Tomorrow my dreams come true. I will bid my family farewell and say my goodbyes to my mother and siblings. I will leave my hometown and head to Damascus, the capital of Syria, to sit for my high school final exams.
I’m happy and scared at the same time. The fear is overwhelming! I will have to go through two checkpoints where I will be searched and asked for my ID papers. Supposing I was able to pass safely through the checkpoints, how will life be with my relatives there? Will I feel comfortable? It’s the first time I am staying with them, so how will it go?
I’m currently studying as best as I can. But the harsh living conditions here and regular power outages don’t always allow me to study well.
I often wonder if I will be able to fulfill my bigger dreams, whether I am worthy of them. My mother’s happiness hinges on my success. She has worked herself to the bone to get me to where I am today. She smiles at me, but I know she’s even more confused and scared than I am. She worries about what I will face on my journey, and she reassures me, though I am well aware that she is heartbroken to see me leave home. I will miss hearing her voice.
I wonder if I’ll see my siblings again. I will miss them all. There’s both of my sisters and my little brother.

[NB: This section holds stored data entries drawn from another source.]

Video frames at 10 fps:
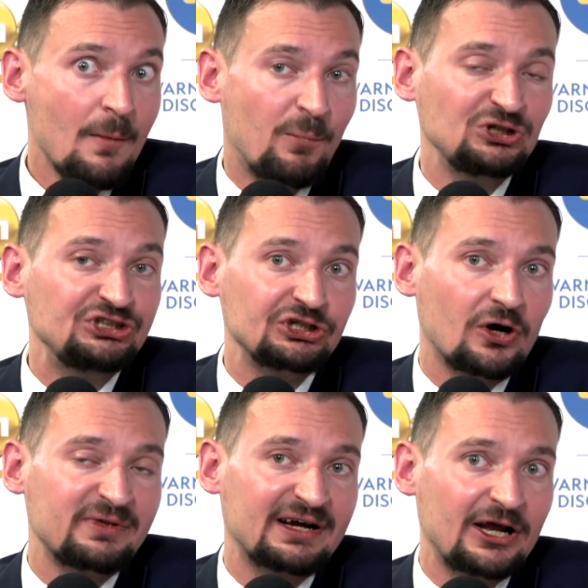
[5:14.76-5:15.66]

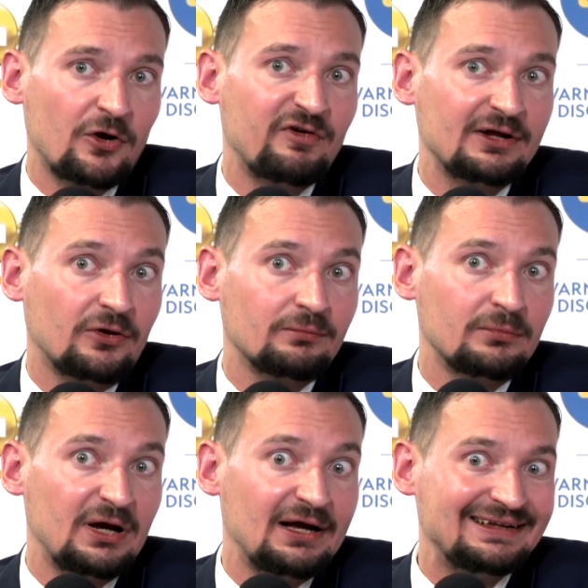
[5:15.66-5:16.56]
polityką
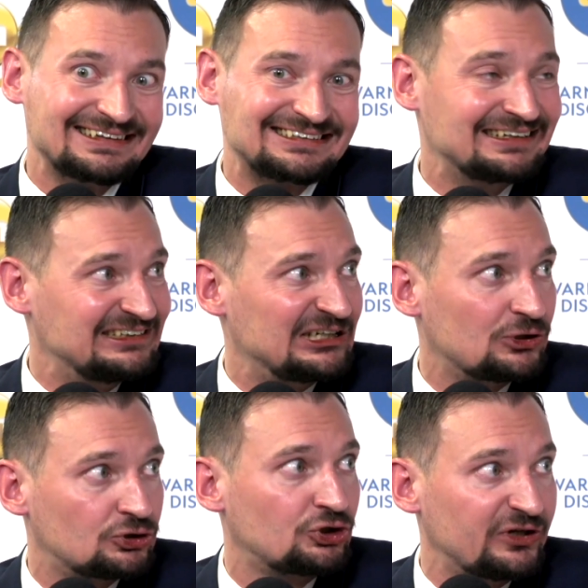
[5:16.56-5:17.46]
nakierowaną e, na Stany
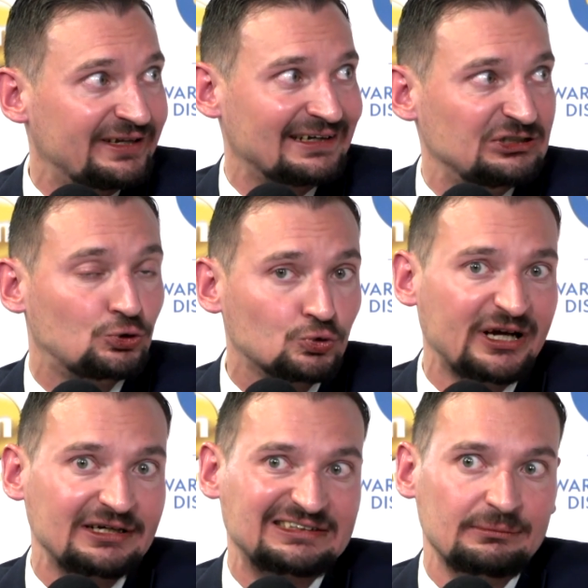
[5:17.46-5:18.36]
Zjednoczone. Tak? I
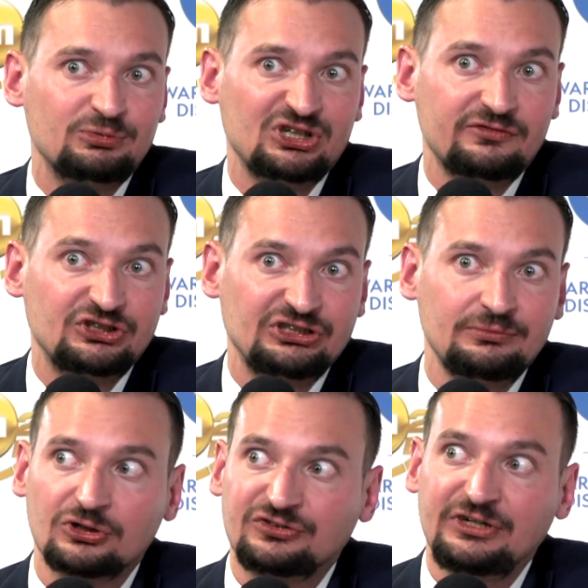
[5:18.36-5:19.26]
tutaj chcemy przede
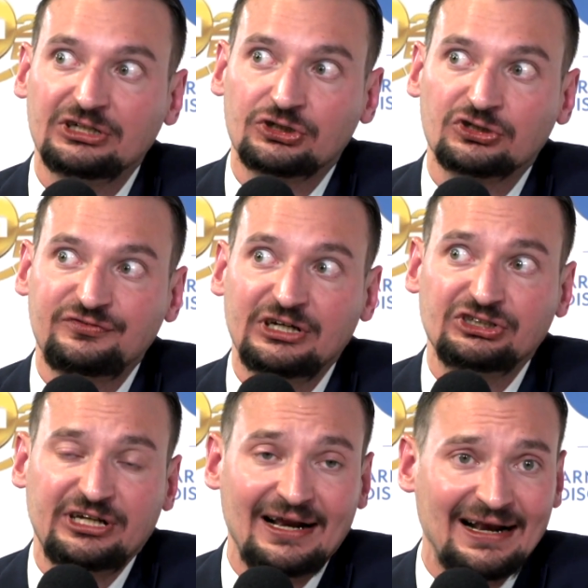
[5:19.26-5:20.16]
wszystkim rozwijać, rozwijać
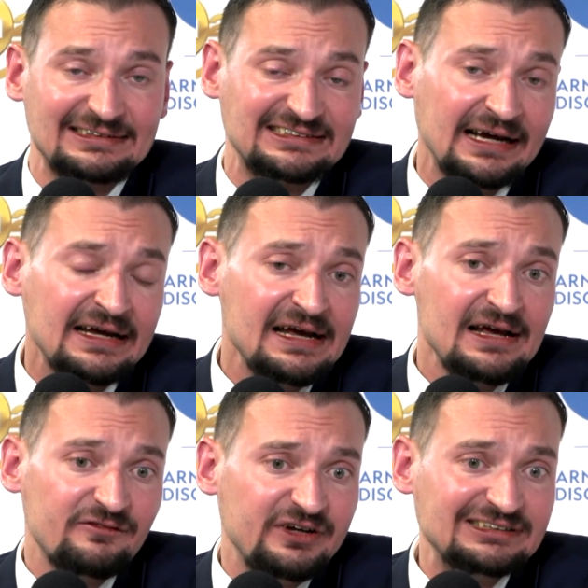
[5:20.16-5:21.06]
rozwijać te relacje,
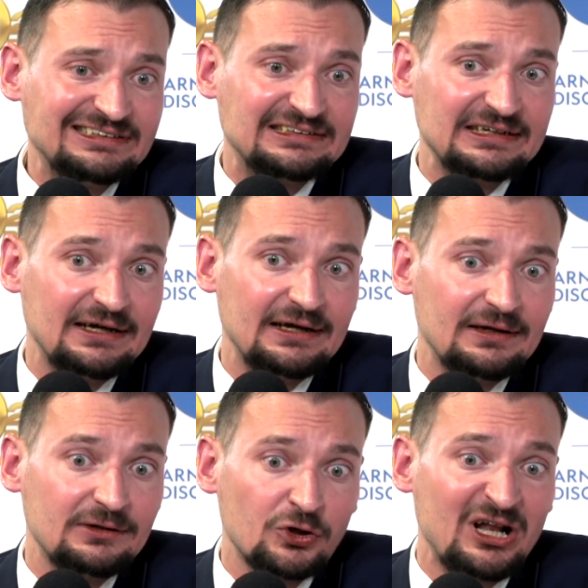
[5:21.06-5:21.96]
więc
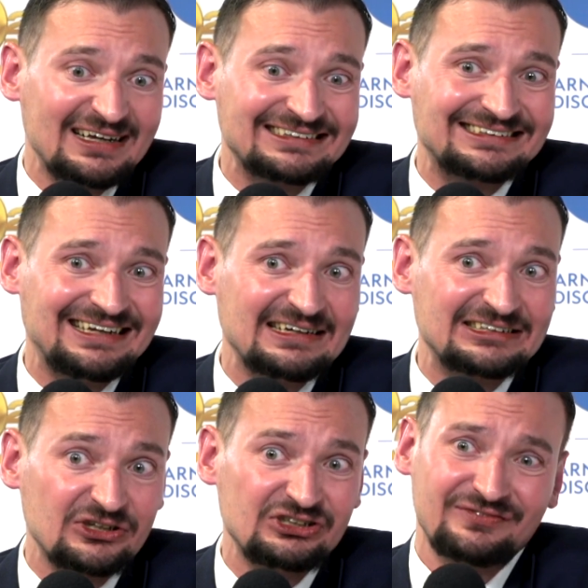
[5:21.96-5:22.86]
e, no, dla, nas, dla
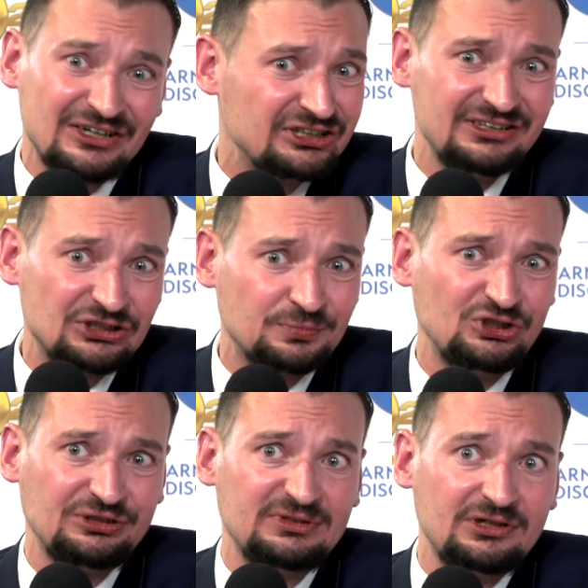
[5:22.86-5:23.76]
nas to jest ważne i też
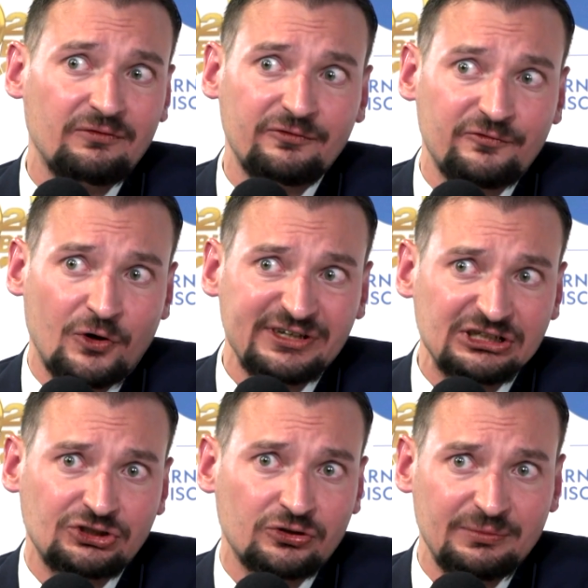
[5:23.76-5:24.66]
musimy no, w
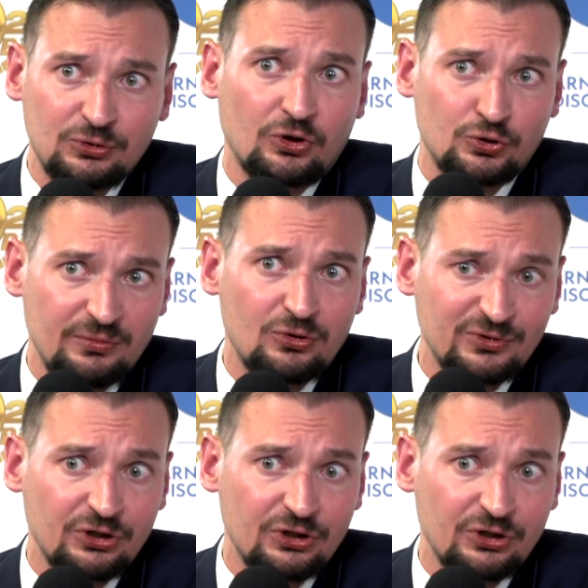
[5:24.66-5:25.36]
kontekście o tym, o którym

If I leave and don’t make it back, I am not ready to face the possibility of losing them. I’m a bundle of nerves. I always blamed my mother for not letting me continue my studies in our hometown, but right now, I am wishing she would stop me from getting on the road to Damascus.
I wonder what fate has in store for me. Will it smile at me? For the first time, I write with a shaky hand and teary eyes.